ALWAYS focused and steadfast in his passion to pursue a career in clinical medicine, International Medical University (IMU) vice-chancellor and chief executive officer Prof Abdul Aziz Baba has come a long way from a young and compassionate doctor to the position he holds now in Malaysia’s first private medical and health sciences university.
Growing up in the early years of Independence, he was raised with the idea of being in service of others where he soon found that his personal values jived with his scientific interests, setting him on a path filled with unanticipated opportunities.
He began his clinical career in the 1980s as a medical officer in Penang, where his interest in specialising – now a qualified haematologist and oncologist – took root after losing his cousin to leukaemia.
With this experience sustaining him throughout his training, Prof Aziz eventually accepted a post at Universiti Sains Malaysia (USM) at its then-new campus in Kubang Keriang, Kelantan.
“Prior to this, all the public universities were located in urban centres and the location of this campus raised some eyebrows.
“However, in retrospect, I think it was a good experience for me to serve in an underserved community that previously had very little in terms of medical services,” he said.
As one of the pioneers on campus, Prof Aziz found his hands full, helping to develop the curriculum for undergraduates and then postgraduate students on top of seeing patients.
His specialist training also made him the right man for the job of setting up the oncology and haematology departments and services, as well as the stem cell transplant services for patients who required transplantation.
“I had not planned or anticipated that I might end up an academician, but I can say that I have found the experience very fulfilling.
“It has been enriching and gratifying to train future doctors,” he said.
After some 20 years at USM and armed with a firmly established career as well as professional reputation, it was time for him to retire if it were not for a call from IMU, where he had previously visited as a guest speaker.
“What attracted me to IMU was the unstinting quest for excellence that I saw in (IMU co-founder) Dr Mei Ling Young and (then-president) Tan Sri Datuk Dr Abu Bakar Suleiman, and their values.
“In fact, I felt that Dr Young epitomised IMU in many ways and that their leadership had shaped IMU as a values-driven institution.

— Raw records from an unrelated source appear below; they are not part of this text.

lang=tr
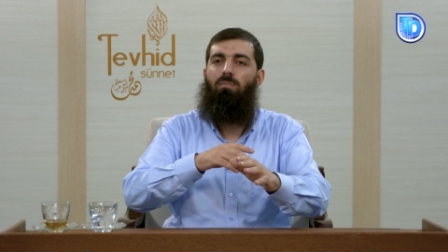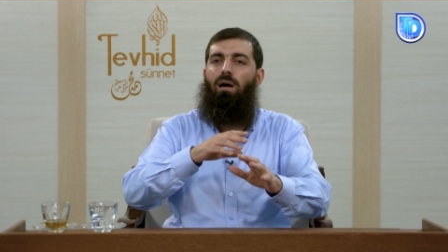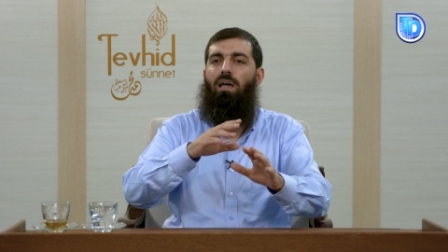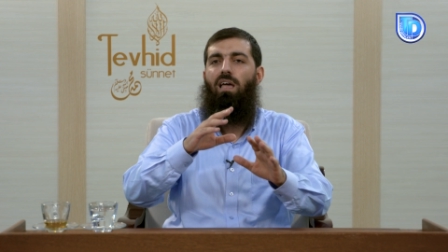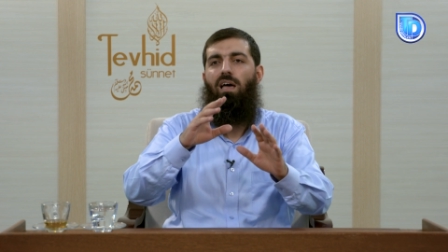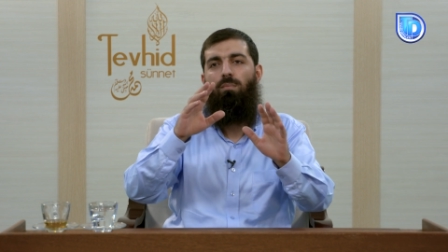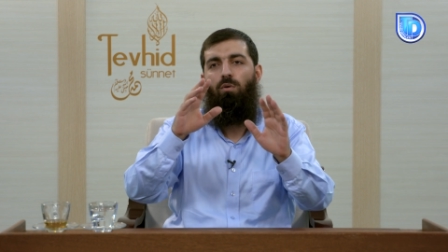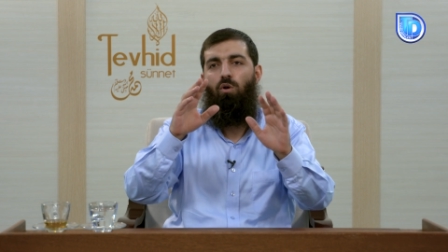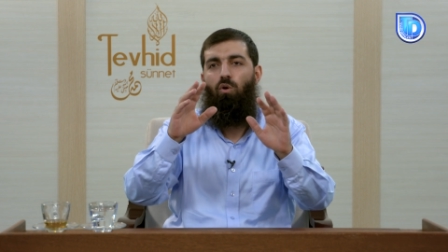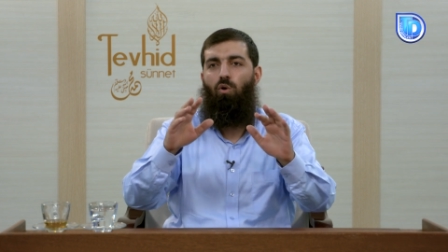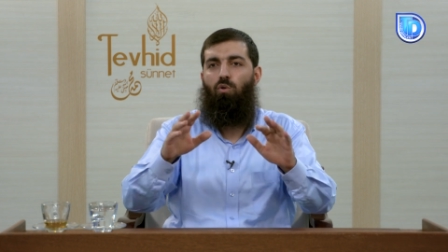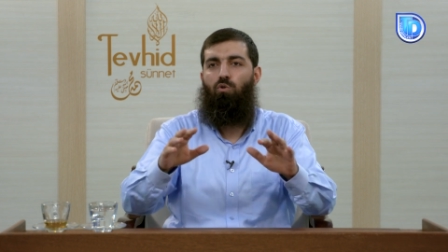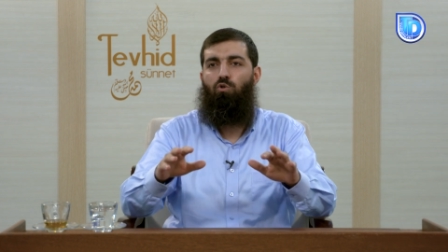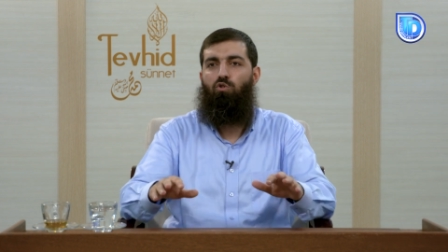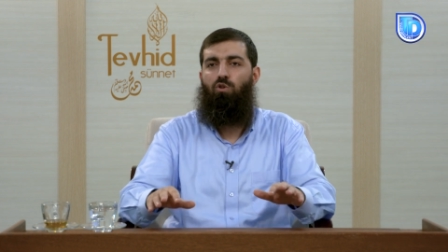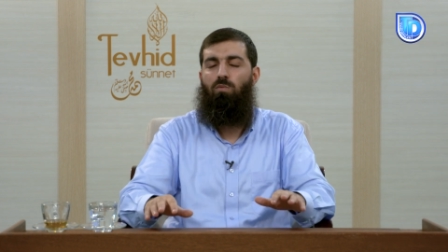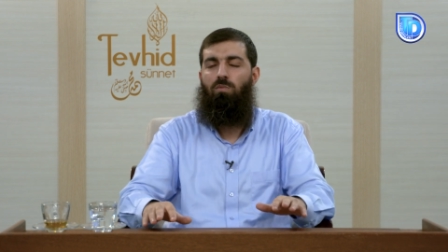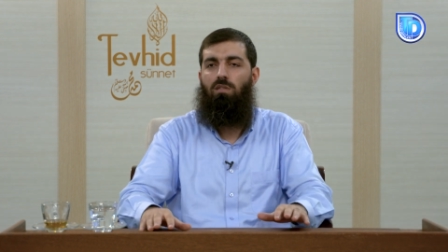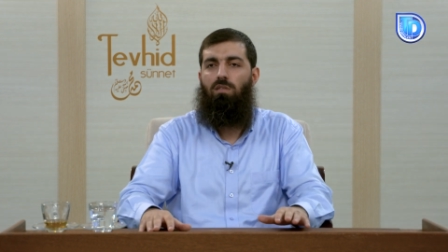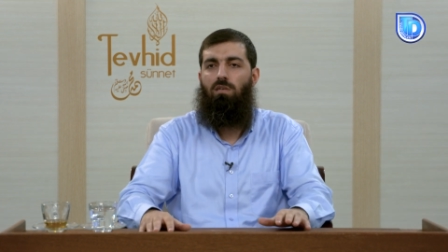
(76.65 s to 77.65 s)
Bayağı bir
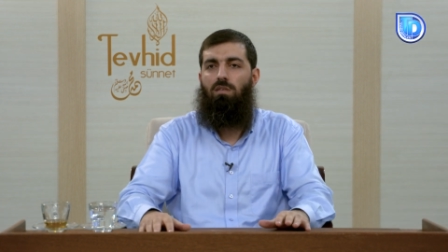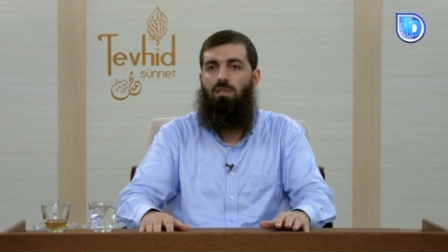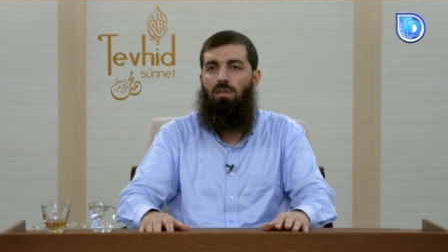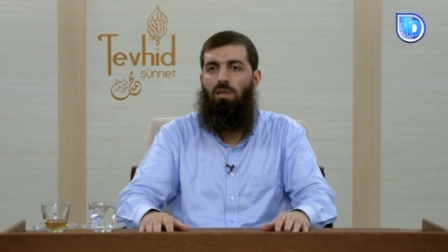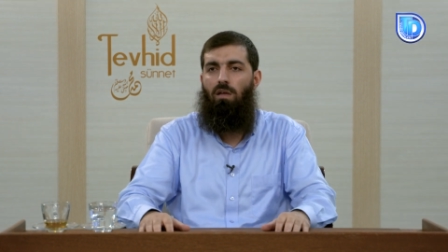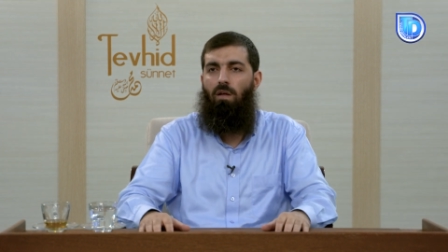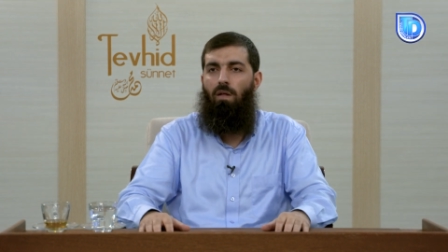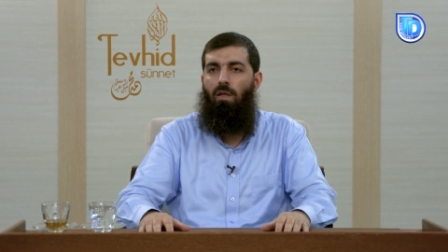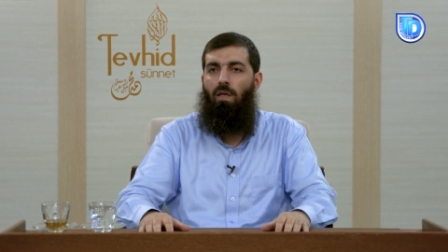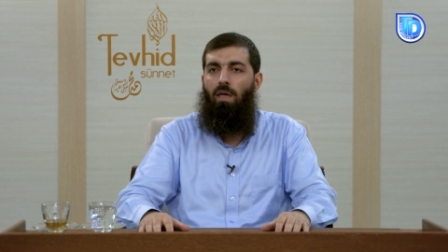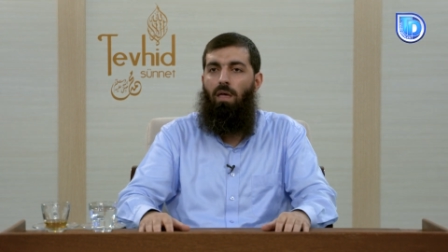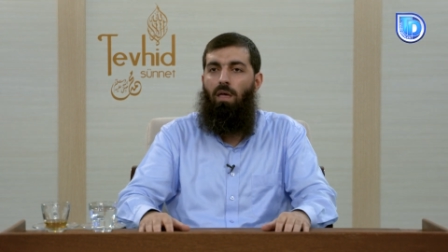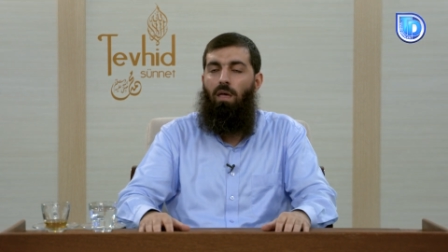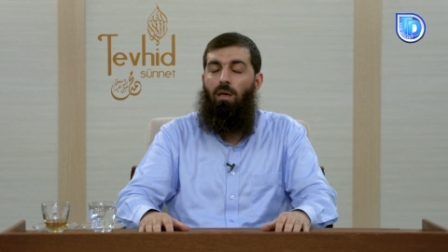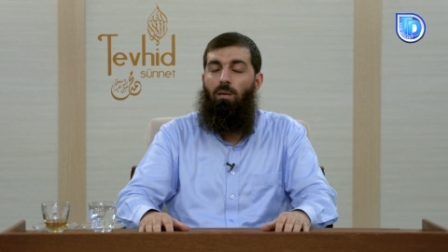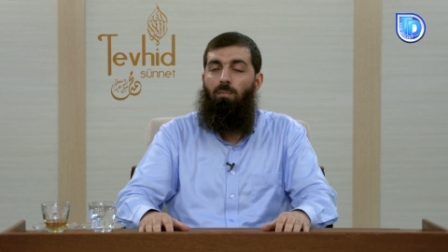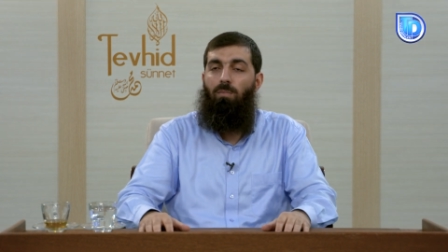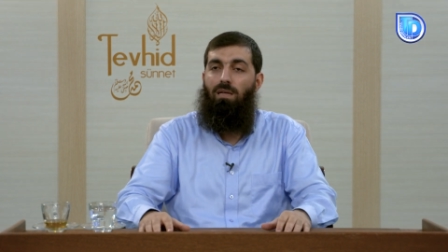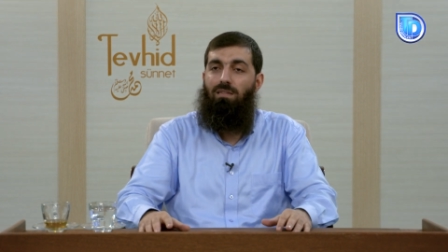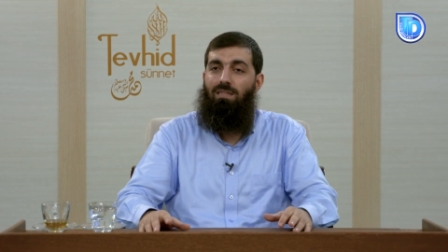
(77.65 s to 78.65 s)
konuştu bitirdi.
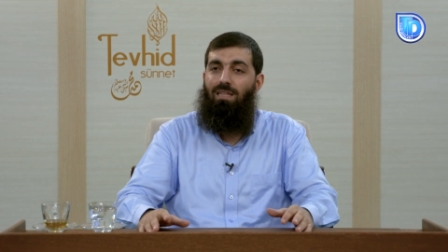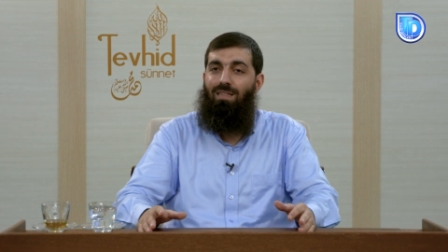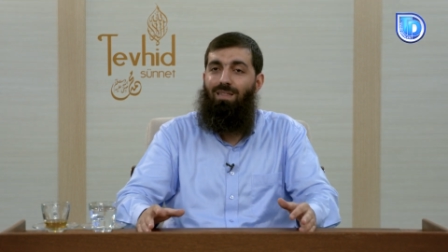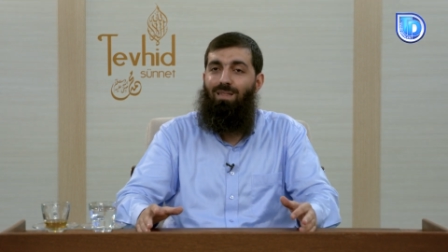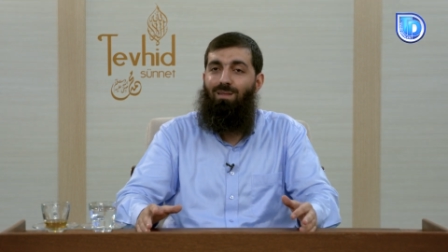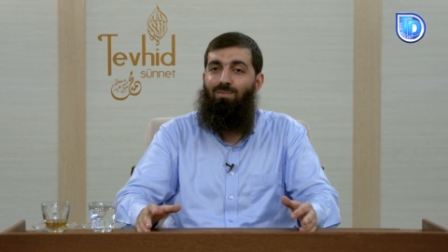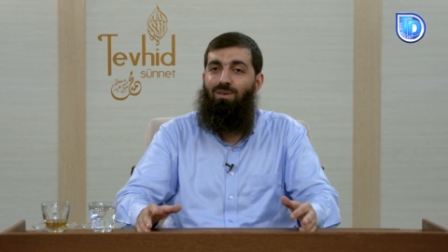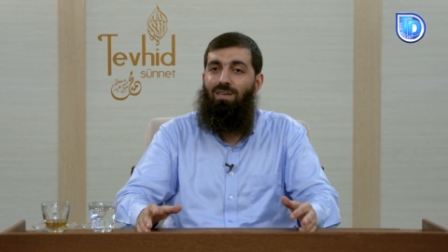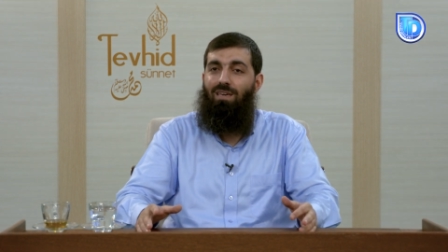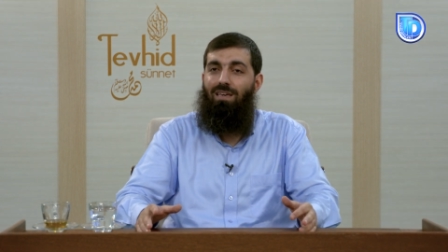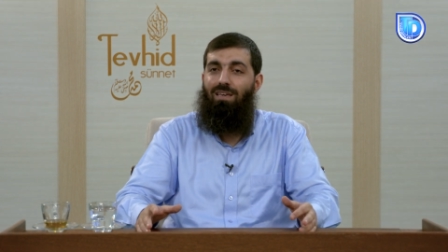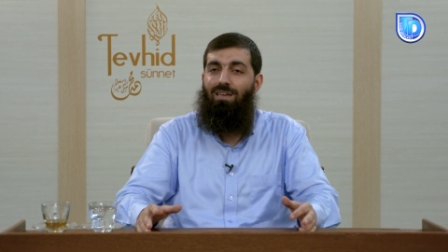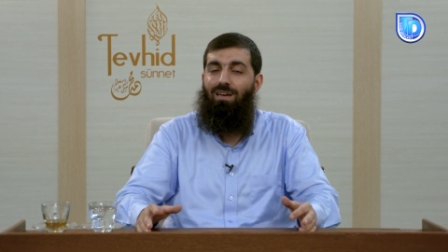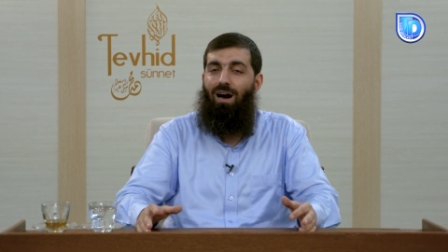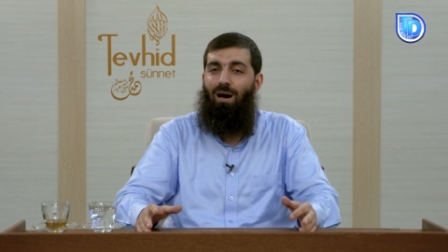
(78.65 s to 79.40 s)
Ben de dedim ki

Ultimately, this greatly impressed me and when they made an offer, I was interested to see where this path would lead,” said Prof Aziz.

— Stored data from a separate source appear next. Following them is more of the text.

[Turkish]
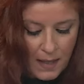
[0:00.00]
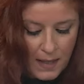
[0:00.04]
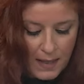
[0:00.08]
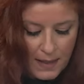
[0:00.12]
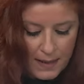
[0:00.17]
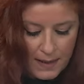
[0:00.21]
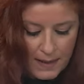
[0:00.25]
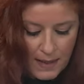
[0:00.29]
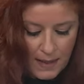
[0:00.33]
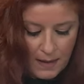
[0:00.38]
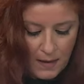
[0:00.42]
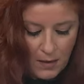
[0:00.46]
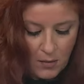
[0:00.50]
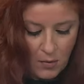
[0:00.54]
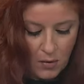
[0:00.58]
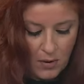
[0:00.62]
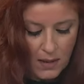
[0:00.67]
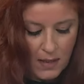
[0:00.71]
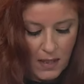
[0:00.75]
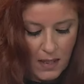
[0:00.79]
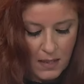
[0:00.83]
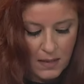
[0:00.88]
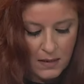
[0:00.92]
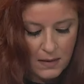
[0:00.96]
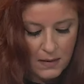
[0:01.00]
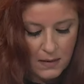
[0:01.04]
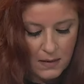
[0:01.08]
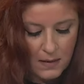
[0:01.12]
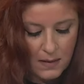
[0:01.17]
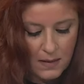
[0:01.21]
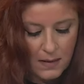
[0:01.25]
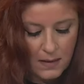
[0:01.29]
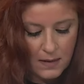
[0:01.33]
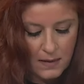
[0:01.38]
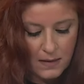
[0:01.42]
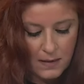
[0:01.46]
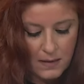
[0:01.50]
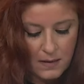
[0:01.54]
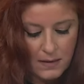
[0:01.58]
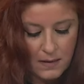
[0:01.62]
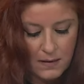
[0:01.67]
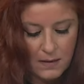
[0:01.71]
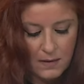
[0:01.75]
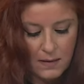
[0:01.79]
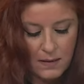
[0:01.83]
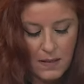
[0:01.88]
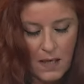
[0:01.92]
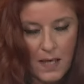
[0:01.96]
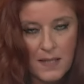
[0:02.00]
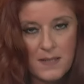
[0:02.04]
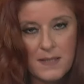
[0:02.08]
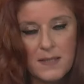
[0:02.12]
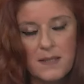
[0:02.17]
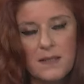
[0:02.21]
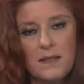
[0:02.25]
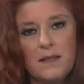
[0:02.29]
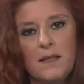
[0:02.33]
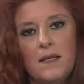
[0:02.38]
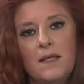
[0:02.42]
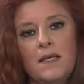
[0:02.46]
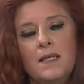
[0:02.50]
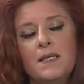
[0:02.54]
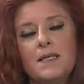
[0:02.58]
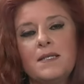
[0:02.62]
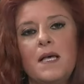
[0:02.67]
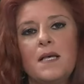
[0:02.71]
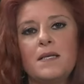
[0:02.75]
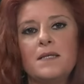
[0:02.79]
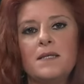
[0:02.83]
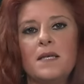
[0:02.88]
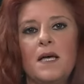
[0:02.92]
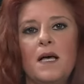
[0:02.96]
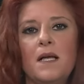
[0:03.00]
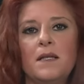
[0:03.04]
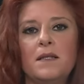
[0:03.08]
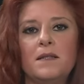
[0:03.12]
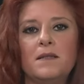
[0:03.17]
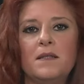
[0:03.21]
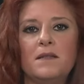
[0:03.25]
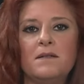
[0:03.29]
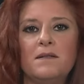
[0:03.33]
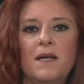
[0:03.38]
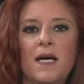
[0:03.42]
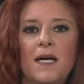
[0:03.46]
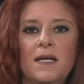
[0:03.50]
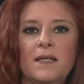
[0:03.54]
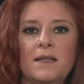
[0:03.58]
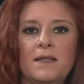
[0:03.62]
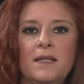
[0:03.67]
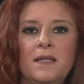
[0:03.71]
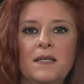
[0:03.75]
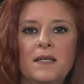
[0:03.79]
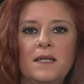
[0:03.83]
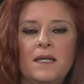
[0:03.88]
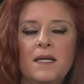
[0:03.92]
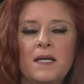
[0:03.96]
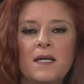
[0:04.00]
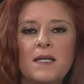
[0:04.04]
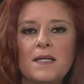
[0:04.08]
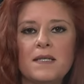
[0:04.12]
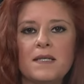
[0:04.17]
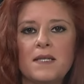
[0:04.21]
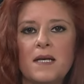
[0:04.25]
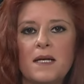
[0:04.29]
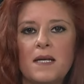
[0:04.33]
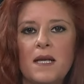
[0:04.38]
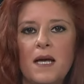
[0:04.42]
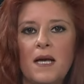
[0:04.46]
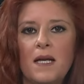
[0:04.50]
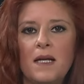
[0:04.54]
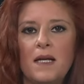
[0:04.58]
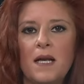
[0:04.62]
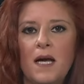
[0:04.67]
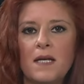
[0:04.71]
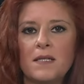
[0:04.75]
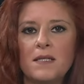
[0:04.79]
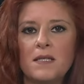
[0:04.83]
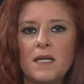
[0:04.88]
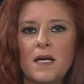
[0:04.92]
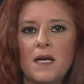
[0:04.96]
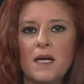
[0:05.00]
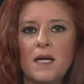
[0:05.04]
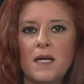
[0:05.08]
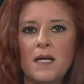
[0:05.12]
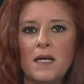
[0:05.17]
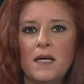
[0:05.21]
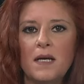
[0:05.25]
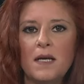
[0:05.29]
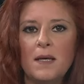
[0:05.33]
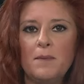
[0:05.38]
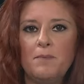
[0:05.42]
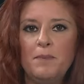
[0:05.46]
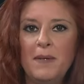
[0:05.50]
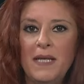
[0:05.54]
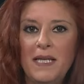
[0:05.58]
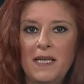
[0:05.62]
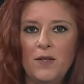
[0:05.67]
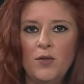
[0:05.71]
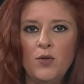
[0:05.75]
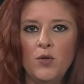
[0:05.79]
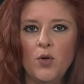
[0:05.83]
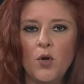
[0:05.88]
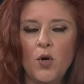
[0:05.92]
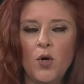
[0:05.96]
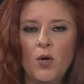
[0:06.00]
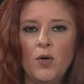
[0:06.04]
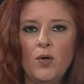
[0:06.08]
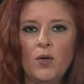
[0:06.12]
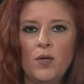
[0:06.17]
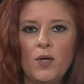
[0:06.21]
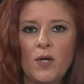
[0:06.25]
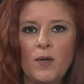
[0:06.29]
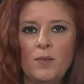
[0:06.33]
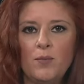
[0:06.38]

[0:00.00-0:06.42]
E, genel olarak e, aslında insan sağlığına verdiği zararlar e, biliniyor.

With the bulk of his career spent in a public university, Prof Aziz looked upon this offer as a fresh challenge and an opportunity to experience a new learning environment.
However, the transition from a public-funded institution to a private one was a bumpy road at first.
“It was a steep learning curve for me to learn how IMU needs to be a business as well as a university, so having to develop a business sense was an added dimension,” he said.
“I have always believed that education is a universal right, and after so many years at USM, people who had known me for many years had concerns that this might change my views.
“However, throughout my time here at IMU, I have found that the academic imperative is not lost here at IMU. Our reputation is predicated on quality and our students are recognised as being among the best-trained,” he said.
Prof Aziz soon succeeded Dr Abu Bakar as vice-chancellor at IMU and president of IMU Health, with the responsibility of managing the strategic direction of the university.
Under his leadership, IMU achieved a six-star Setara* and five-star QS** rating, and is now one of the only local private universities in Malaysia with self-accreditation status, an indication that regulators have great confidence in the university’s internal quality management.
Today, his main challenge lies in anticipating the future of healthcare – moving beyond quality assurance to add value – to ensure students are well-prepared.
“The entire healthcare environment is undergoing rapid change. We are now seeing a shift in healthcare, moving from treatment to preventative care and from hospital-based care to clinic, home and self-care.
“We are also increasingly seeing technology as an enabler and the importance of data in improving care. As a university and as a faculty, we must be able to be agile and continue to respond to these changes, especially in the area of digital healthcare” he said.
However, in spite of all these technological advancements, Prof Aziz cautions that the human element is still essential.
“It’s about you as a person. We all need to have soft skills like problem-solving and empathy, which are all the more important in an environment that is dominated by technology and AI.
“This is why we need to develop holistic individuals and we are privileged to have IMU alumni to inspire us in this area, because they are not just using their training to do well for themselves, but also doing good for others,” said Prof Aziz.
Looking back, having come full-circle from his childhood desire to provide care for others, this seasoned academician is still up to the challenge and keenly aware that he still has much to offer.
He sums up his legacy eloquently by saying “We have done well, and IMU is a leader in many areas, but the best is yet to come.”
* Setara is an evaluation system to measure the quality assurance and standards of Higher Education Institutions in Malaysia based on the autonomy, quality and performance of the institution. Its rating is based on institutional excellence through three main functions: teaching and learning; research and innovation; and services.
** QS World University Rankings are based upon academic reputation, employer reputation and research impact.